__PROBLEM STATEMENT__: Every line of the listing is returned unchanged, and every picture is dropped.

___ SUPPLIED RECORDS

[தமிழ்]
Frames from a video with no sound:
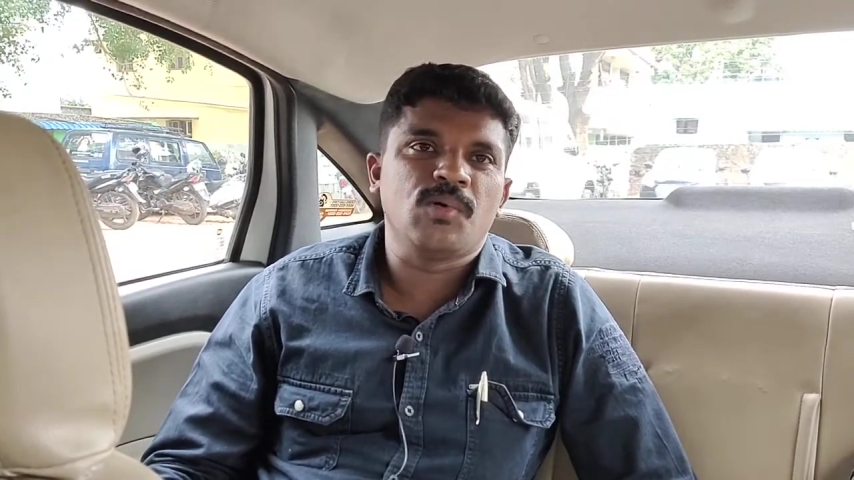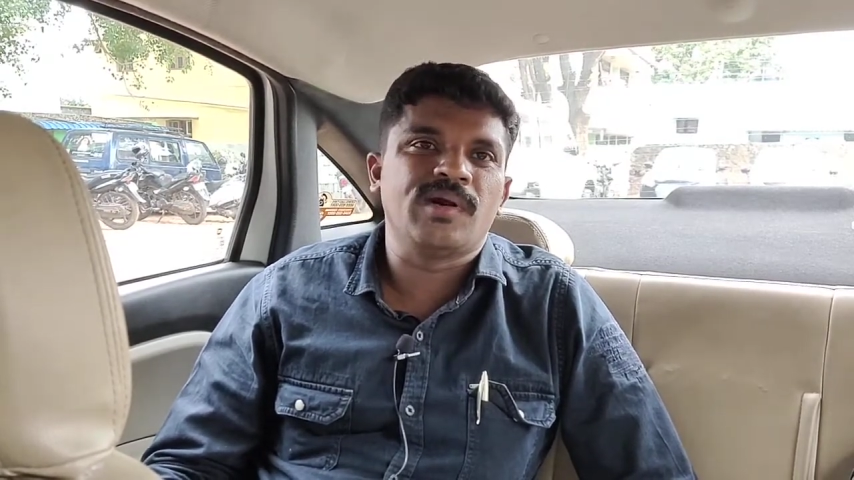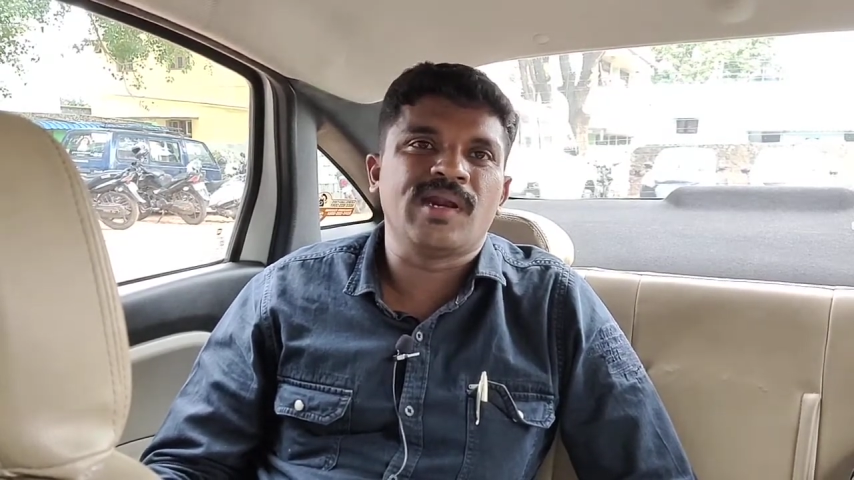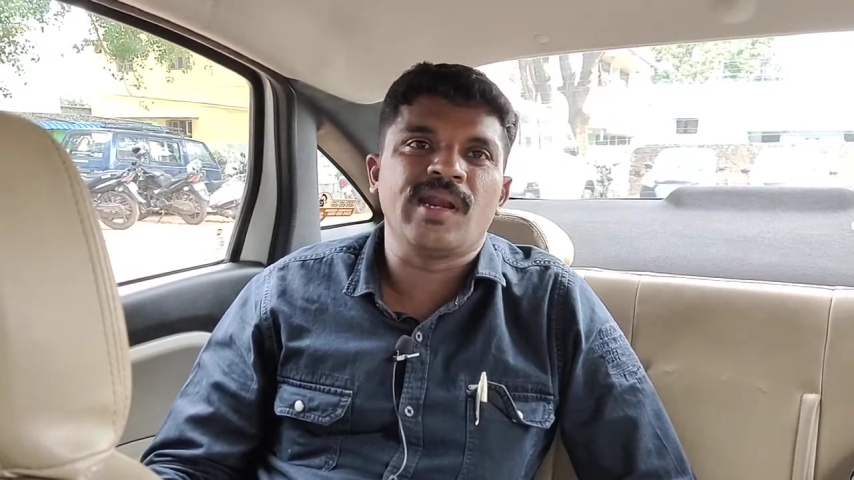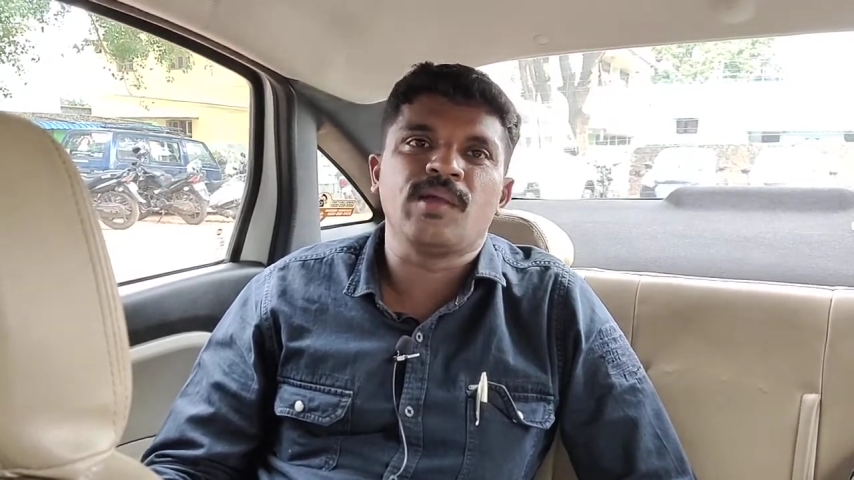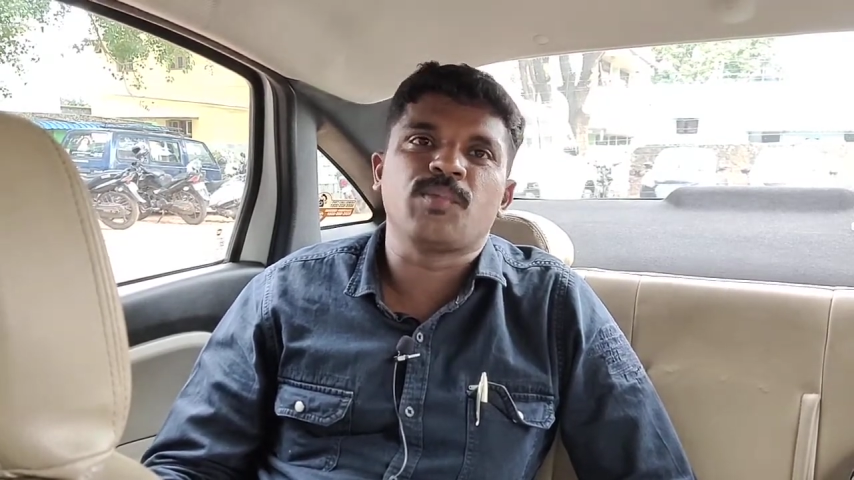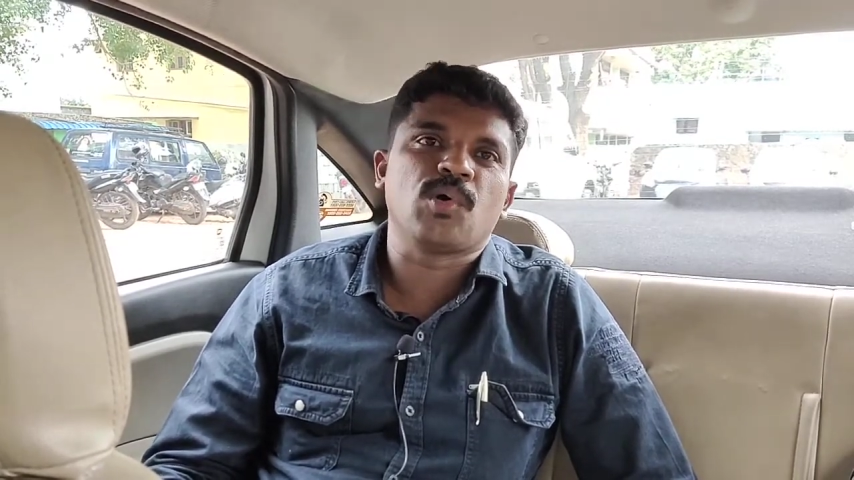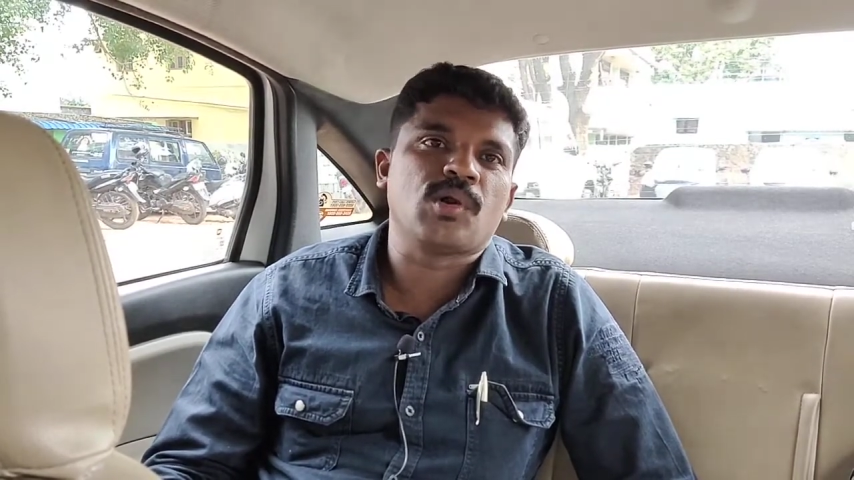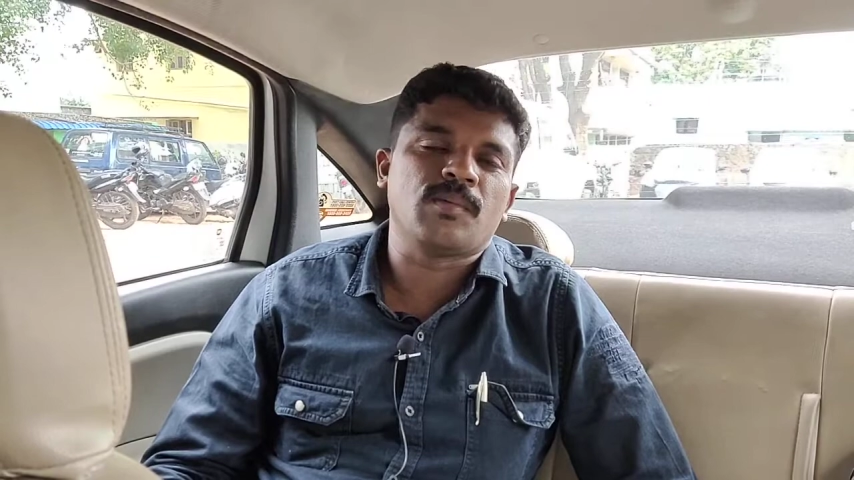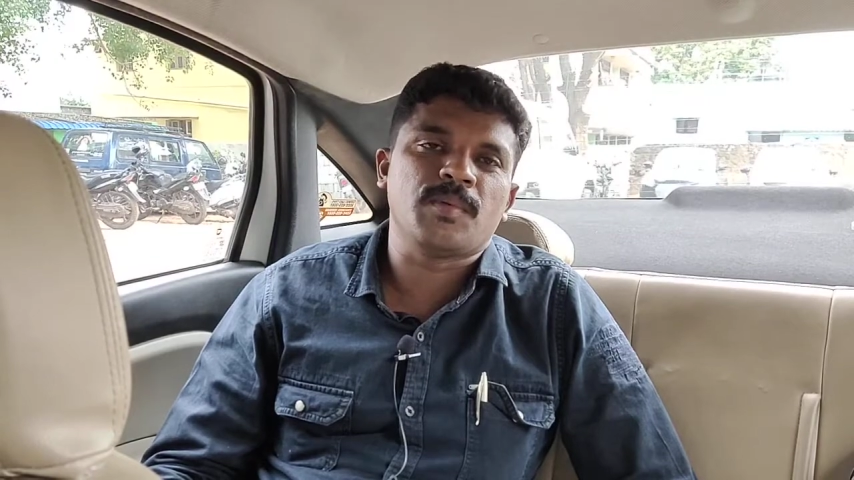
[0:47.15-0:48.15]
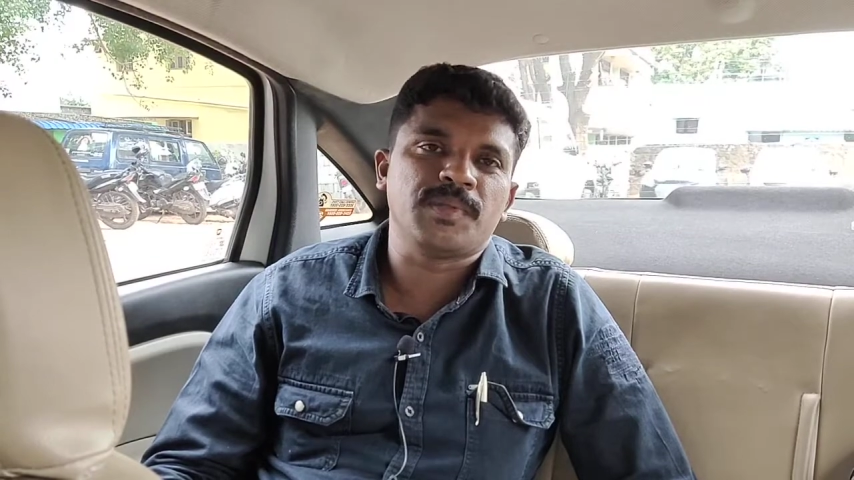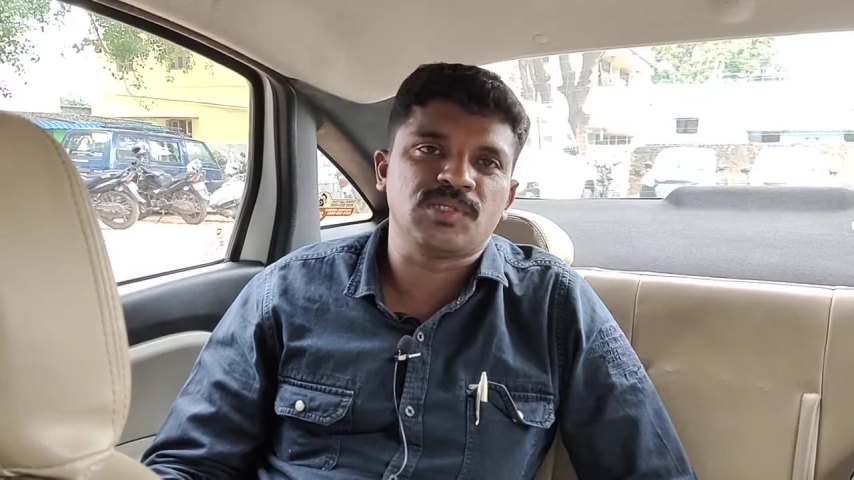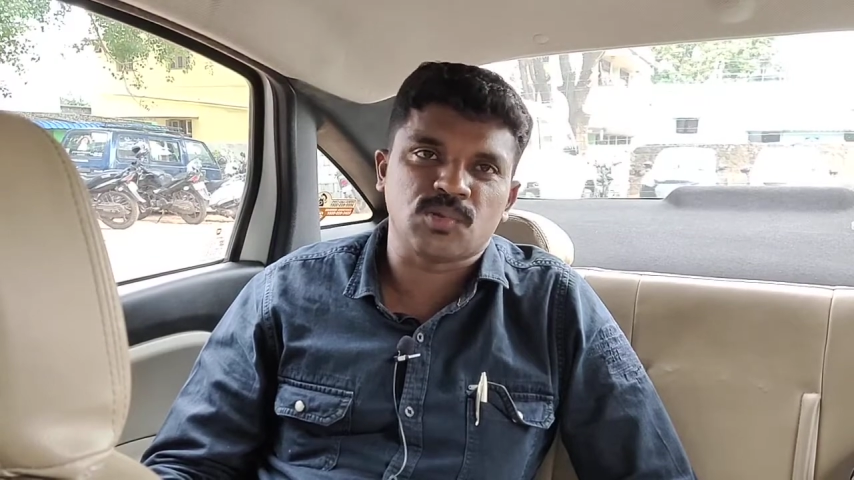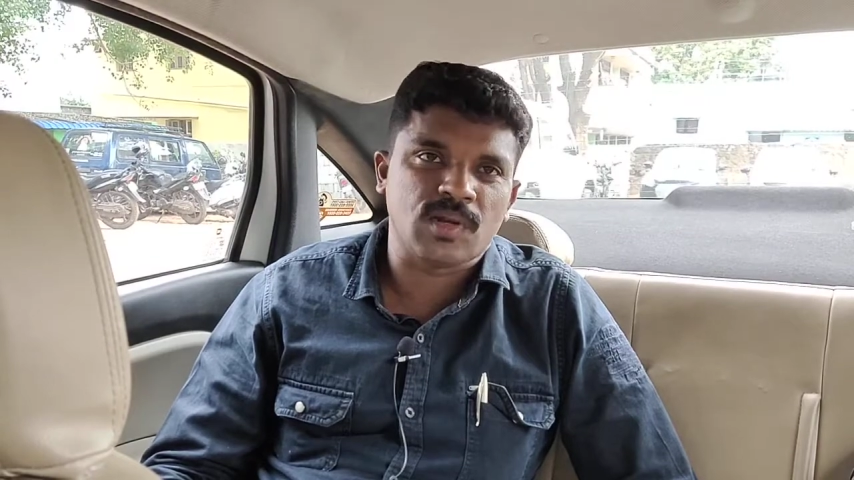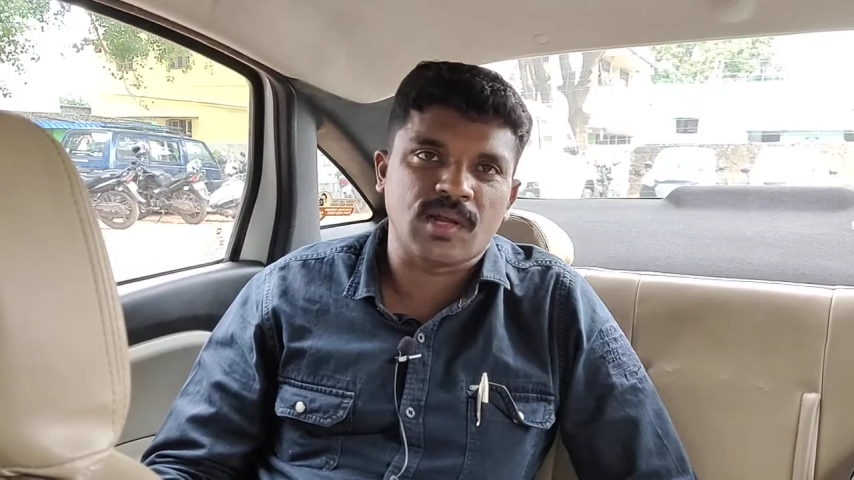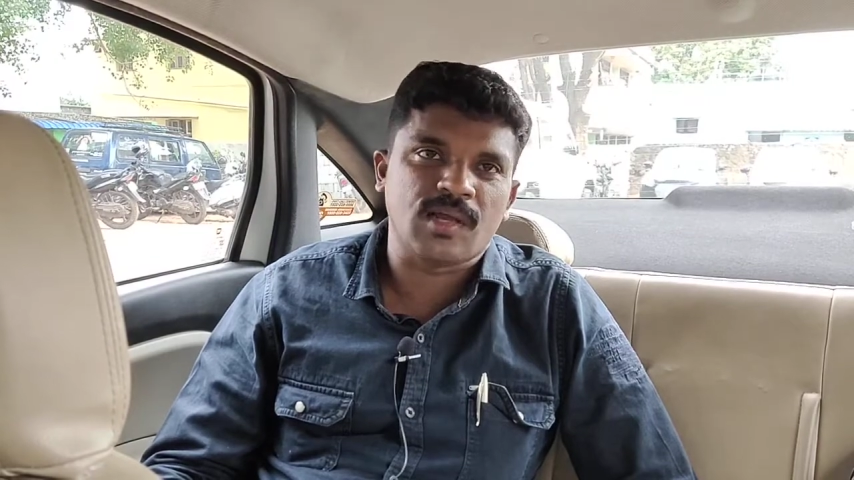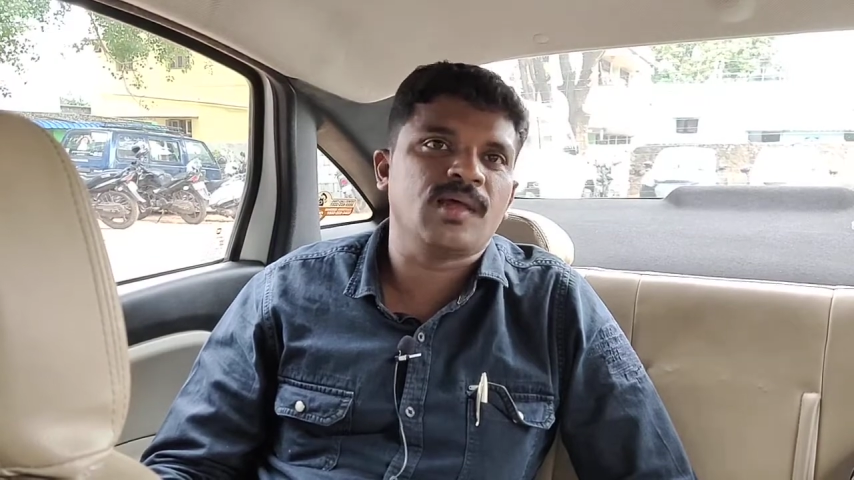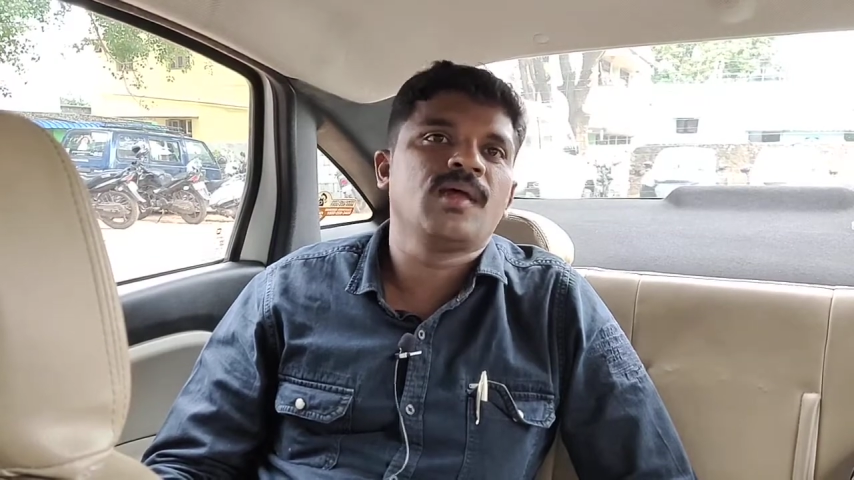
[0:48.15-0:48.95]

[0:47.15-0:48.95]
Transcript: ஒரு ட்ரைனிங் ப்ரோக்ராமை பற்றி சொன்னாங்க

______

__FINISHED EXERCISE__:
[தமிழ்]
Frames from a video with no sound:
[0:47.15-0:48.15]
[0:48.15-0:48.95]

[0:47.15-0:48.95]
Transcript: ஒரு ட்ரைனிங் ப்ரோக்ராமை பற்றி சொன்னாங்க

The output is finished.